- _Exercise goal_
Type the entries out again exactly as they read, but leave every picture behind.

- _The data_
********************

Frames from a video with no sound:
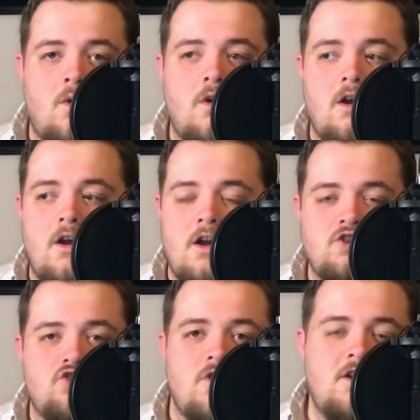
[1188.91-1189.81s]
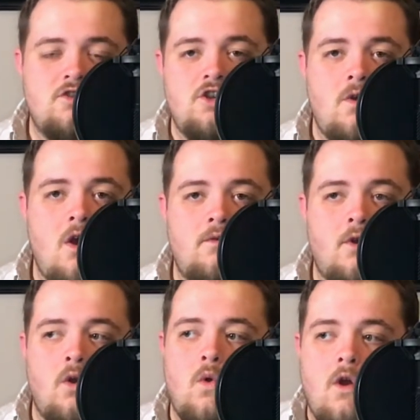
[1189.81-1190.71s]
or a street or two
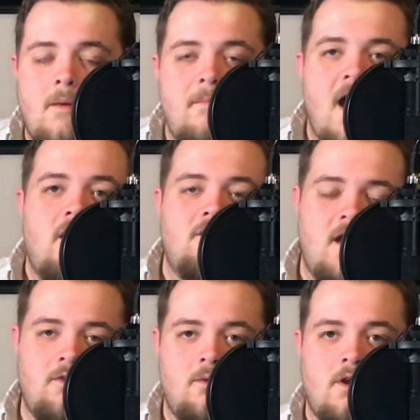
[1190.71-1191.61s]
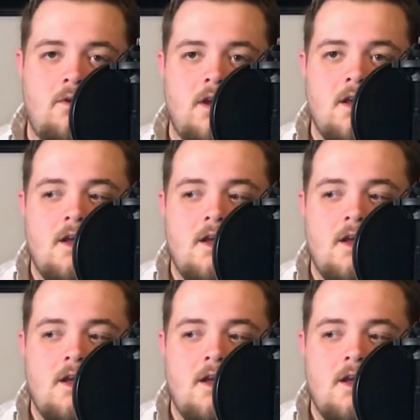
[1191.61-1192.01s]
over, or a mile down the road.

********************

- _Answer box_
Frames from a video with no sound:
[1188.91-1189.81s]
[1189.81-1190.71s]
or a street or two
[1190.71-1191.61s]
[1191.61-1192.01s]
over, or a mile down the road.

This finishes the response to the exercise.